EPIC Marks Third Decade of Forest and Watershed Advocacy

EPIC Marks Third Decade of Forest and Watershed Advocacy

November 1, 2007

For more information, please contact: Scott Greacen, EPIC, 707-822-7711

On Friday, November 9th, the Environmental Protection Information Center (EPIC) will celebrate thirty years of working to protect the forests, watersheds, fish and wildlife of northwestern California. EPIC’s Annual Meeting and celebration, to be held at the Mateel Community Center in Redway, will feature a gourmet dinner prepared by Chef René Pineda of Garberville’s “House of B” and a dance with the funky Afro-Brazilian music of SambaDá. Recipients of this year’s Sempervirens award—presented annually to activists who have demonstrated lifelong commitment to environmental protection – will be EPIC founders and early activists Marylee Bytheriver, Ruthanne Cecil, and Robert “Woods” Sutherland.
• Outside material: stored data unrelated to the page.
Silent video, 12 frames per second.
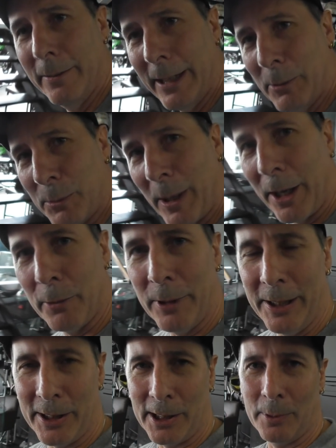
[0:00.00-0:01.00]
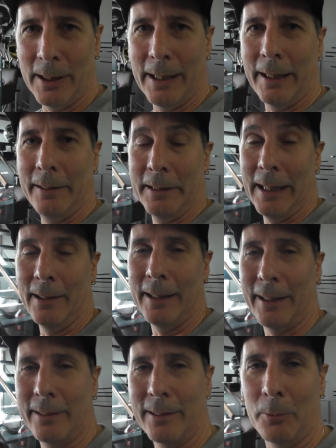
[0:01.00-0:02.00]
that was one of the reasons why, you know,
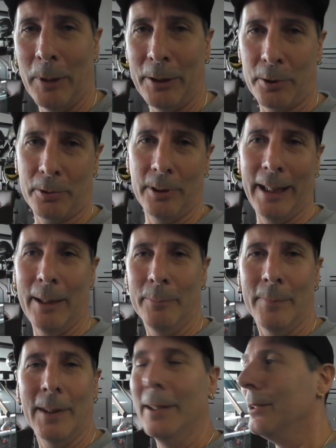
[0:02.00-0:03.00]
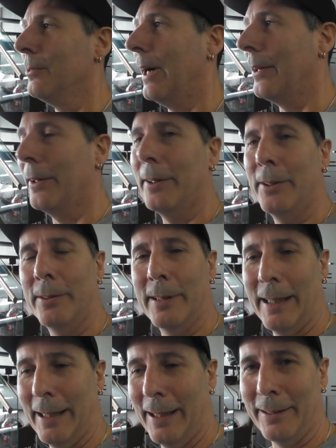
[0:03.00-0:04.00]
like I went through them, rather than
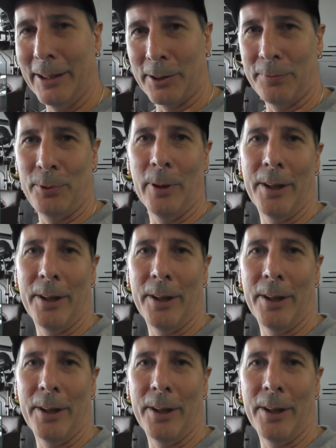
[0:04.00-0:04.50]
there's a few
As well, with new frontiers opening for regional environmental advocacy, EPIC’s board has named a new Executive Director to lead EPIC’s committed community. Scott Greacen has served as EPIC’s National Forest Program Coordinator since 2003. In his former role, Greacen has helped to redefine EPIC’s role in forest policy, both working to save old growth forests from the chainsaw, and also negotiating a groundbreaking agreement with community forestry advocates to promote ecologically beneficial thinning projects in the forests around Hayfork.

Greacen, 43, received his bachelor’s degree from Reed College, and his law degree, cum laude, from the noted Environmental Law program at Lewis and Clark College in Oregon. He lives with his wife, Greta, and two children in Bayside. “We’re very pleased that Scott has agreed to take on this key role at this critical time,” said Noah Levy, EPIC’s Board President. “Scott’s mastery of law and policy, his excellent relations with our allies, and his strong vision of EPIC’s future will help EPIC turn to meet new challenges.”

“EPIC has an incredible record of achievement, especially for such a small group,” Greacen said, “It’s truly an honor to be asked to serve the organization, and its community, in this larger capacity. There are challenging and exciting times ahead for the region, and EPIC is going to need to play key roles. We’re building a new team around our core strengths and strong principles, and we’re going to build out from our successes to help create lasting solutions.”

The Little Group that Could

“EPIC was formed to help citizens address threats like herbicide spraying, excessive logging, and damage to the clean air, clean water, ancient redwoods, and healthy ecological processes that are so central to our amazing corner of the continent. EPIC’s work helped to protect the King Range and Gilham Butte; the Sinkyone State Wilderness lands; key habitats for many imperiled species, including Headwaters Forest and other ancient redwoods; Humboldt Bay and the entire Eureka/Arcata area from the risks of a Liquified Natural Gas terminal. EPIC’s long track record of achievement is rooted in a unique blend of technical and scientific savvy and a gutsy, independent spirit. As one of very few groups willing and able to take on big timber corporations and recalcitrant agencies, EPIC has long been a state and national leader in efforts to reform the destructive impacts of industrial forest practices. EPIC has fought for responsible industrial forest practices and land-use policy, seeking sustainable futures for both natural and human communities.

EPIC’s legal actions have set important precedents in both California and federal law, and have resulted in key regulatory changes. EPIC litigation in 1983-85 established the requirement for state agencies to consider “cumulative impacts” in evaluating Timber Harvest Plans (THPs). The requirement for surveys of imperiled wildlife was instituted as a result of EPIC litigation in the mid-1990s.

A New Era for Northwest California?

After nearly a generation of stalwart resistance to Maxxam’s looting of Pacific Lumber and the forests and watersheds on its lands, EPIC is committed to releasing that strangle-hold by Maxxam. As Pacific Lumber winds its way through bankruptcy, EPIC is working as part of the Official Committee of Unsecured Creditors to see Pacific Lumber forest lands thrive under more conservation-minded ownership. As a member of the creditors’ committee, EPIC works to help secure the interests of all creditors — a position EPIC views as entirely consistent with our long advocacy of sustainable operations for PL.

And new challenges beckon. Climate change brings a fresh urgency to efforts to maintain functional ecological systems and viable populations of rare species. With the largest concentration of wild country and free-flowing rivers on the West Coast, northern California’s environmental treasures form a critically important safe harbor for species that are now found nowhere else. This region is poised to serve as an Ark that can help to carry many species into the future – if we take smart, effective action to protect the vessel now. With a program that looks at land and water, including public and industrial forests across the region, and a history of leveraging litigation into substantial environmental protection, EPIC is poised to help lead the region into a more promising future.